Written by Sam Golob, leader and manager of CBT Tape
OVERVIEW
The “CBT Tape” collection of free software is generally updated “version-wise” about twice a year. This does not mean that you can’t get to updates that came in-between times. Those updates can be found on our website. Twice a year, these updates are MERGED into the main collection and a new version of the collection comes out.
It wasn’t always this way. We didn’t always have a website. The collection was actually maintained on a “real tape volume” for a long time. Then, since the contents of the collection had to always remain on tape, there was no other way to show the updated files, than to make a new tape version more often. When the tape was maintained that way (on actual tape), more than 15 versions per year had to be made.
In Arnie Casinghino’s 15 years of making tapes for this collection, from 1975 to 1990, Arnie took the tapes through 320 tape versions. You can figure out that this amounts to more than 20 new versions per year. When I took the collection over, I had to do about the same thing for a good while, until 2003, at CBT Tape Version 463. Then I started making fewer version updates, relying on the Updates page of the CBT Tape website, for people to use and obtain the updated and new files.
WHAT CONSTITUTES A “CBT TAPE FILE”?
Most CBT Tape files consist of a PDS, or partitioned dataset, which you can picture as a subdirectory.

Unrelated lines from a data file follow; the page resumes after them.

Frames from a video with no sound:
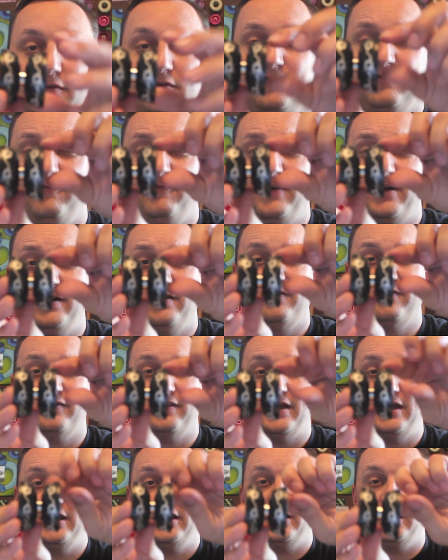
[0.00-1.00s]
very
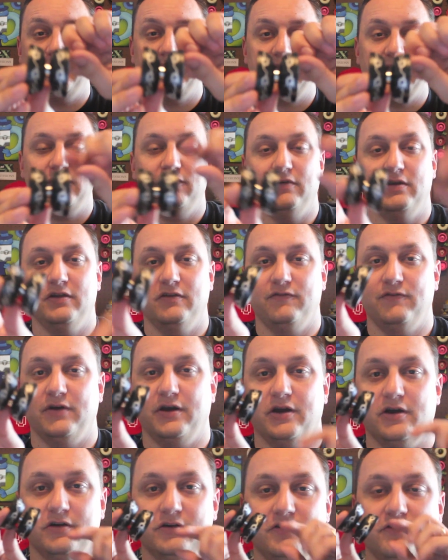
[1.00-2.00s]
slight concave in, it's
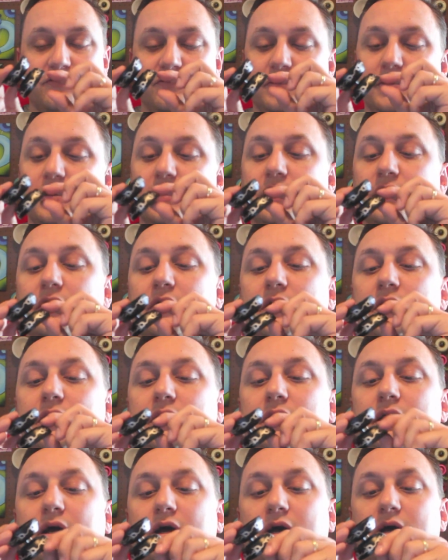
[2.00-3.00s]
very hard to see
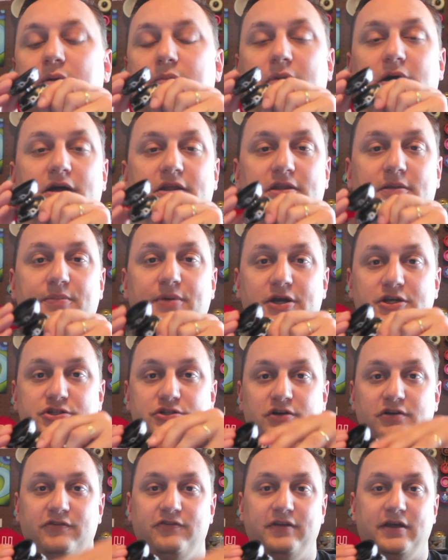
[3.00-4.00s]
on the
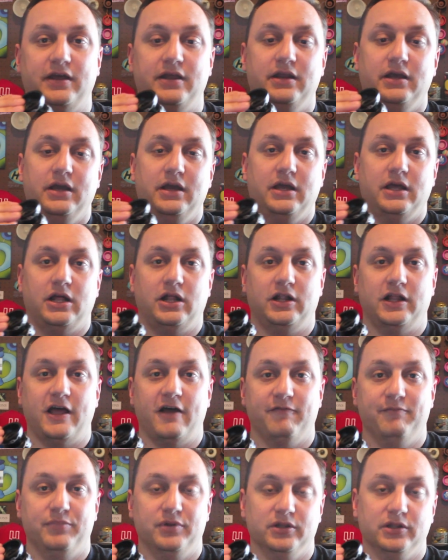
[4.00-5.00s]
pictures that I'll
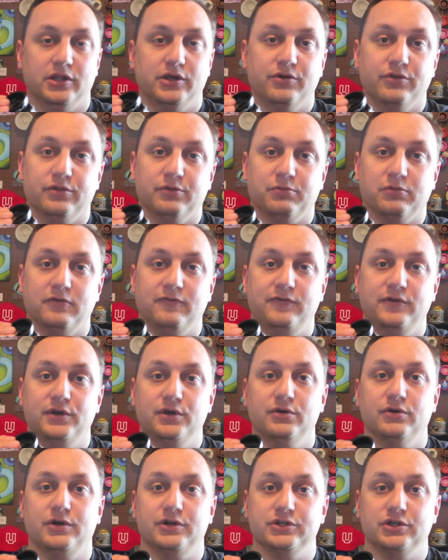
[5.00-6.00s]
have below the
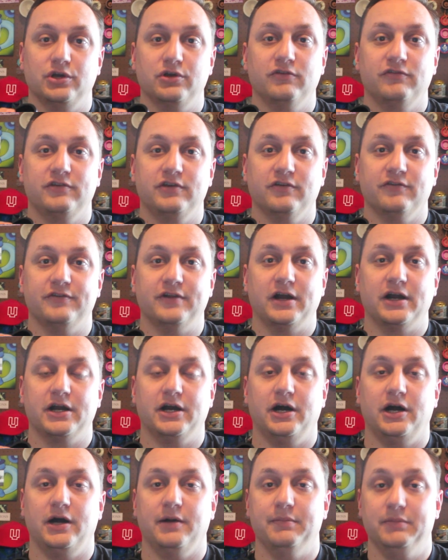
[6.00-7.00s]
review on
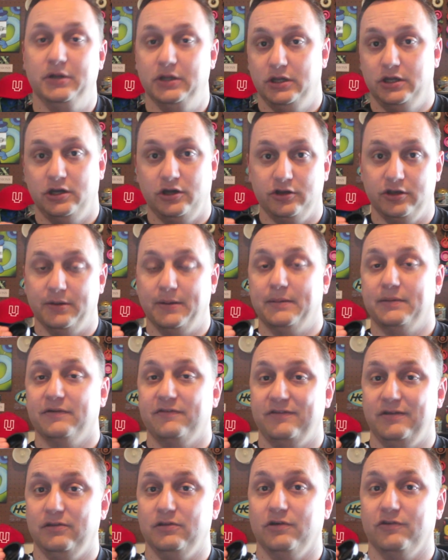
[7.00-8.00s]
yoyoskills.com. You'll be able to
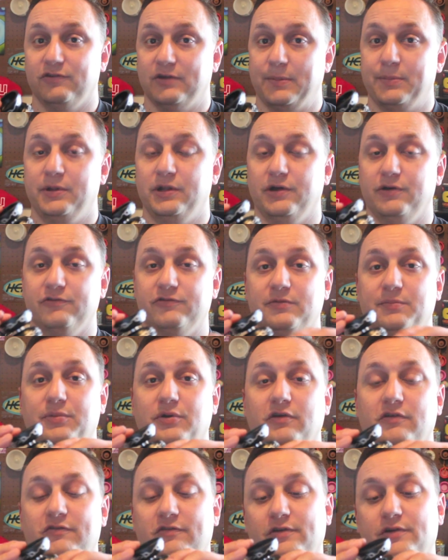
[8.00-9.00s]
see those up close and
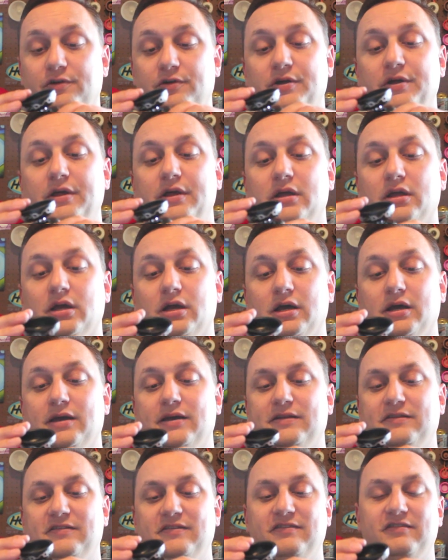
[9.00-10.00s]
personal.
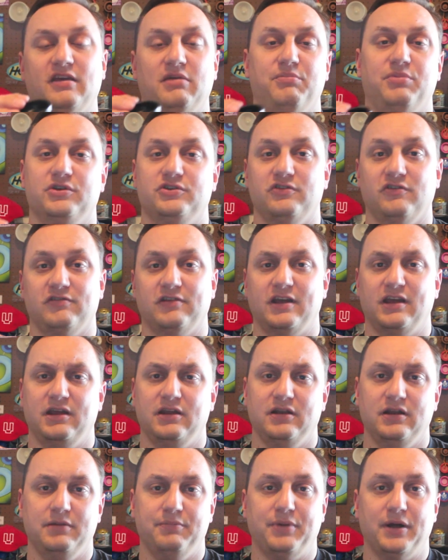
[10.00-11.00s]
It's the same pictures
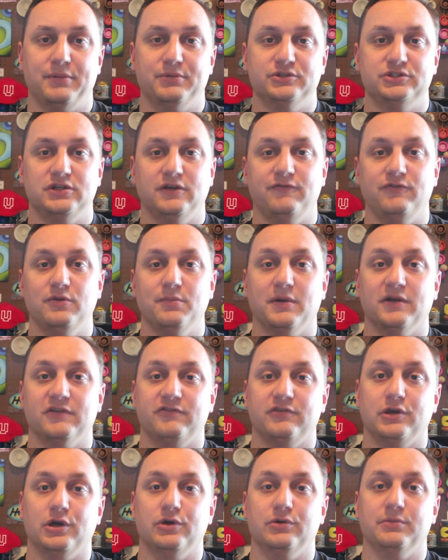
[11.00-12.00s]
I published a few
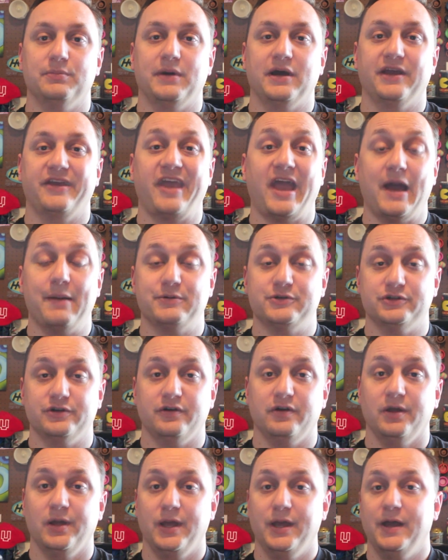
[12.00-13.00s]
months ago in my
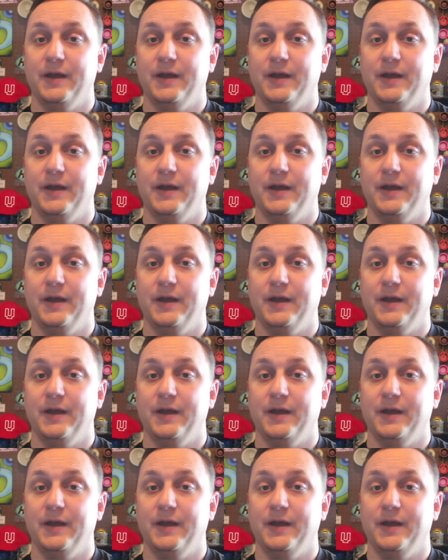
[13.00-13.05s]
captured.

A partitioned dataset contains one, or many “members”, each of which is a data file or a program. In order to load a partitioned dataset onto a single tape file, it has to be “sequentialized”, or in other words it has to be converted into a single individual file, before it is copied to tape. This process is done by the use of several programs that come with the collection, and which are used for this purpose.
Some single CBT Tape files contain several hundred programs. With more than 1000 files in the CBT main collection, and more than 300 files in the CBT Overflow collection, the entire collection contains thousands of tools for systems programmers to use.
CBT TAPE VERSION 505
In May of 2023, we merged more than 80 updated CBT Tape files into the main collection, to produce CBT Tape Version 505. Many of these updated files were produced on the Linux Foundation’s z/OS machine, which they have kindly provided for the use of CBT Tape maintenance and development. Many of the contributors to the newly updated collection are retired systems programmers, and the Linux Foundation’s z15 computer, running the latest z/OS version, provides them with a place to work, and to re-hone their skills. These 80-or-so files were all supplied over a period of about half a year.
Although the collection is quite enormous, we make a considerable effort to keep it up-to-date. At the same time, we do not usually get rid of the older versions of programs, because quite a few shops are still running back-level systems. We try to accommodate everybody. We make an effort to help all of our “users”, and try to make sure that they are satisfied.
We do keep an archive of older versions of the CBT Tape collection so that any program versions that are older, may still be found, and they can be made available to those people who might still need them.
So in short, keeping up the CBT Tape collection is an ongoing job, and we try our best to help make the work of systems programmers around the world easier. AND, all of this stuff is FREE.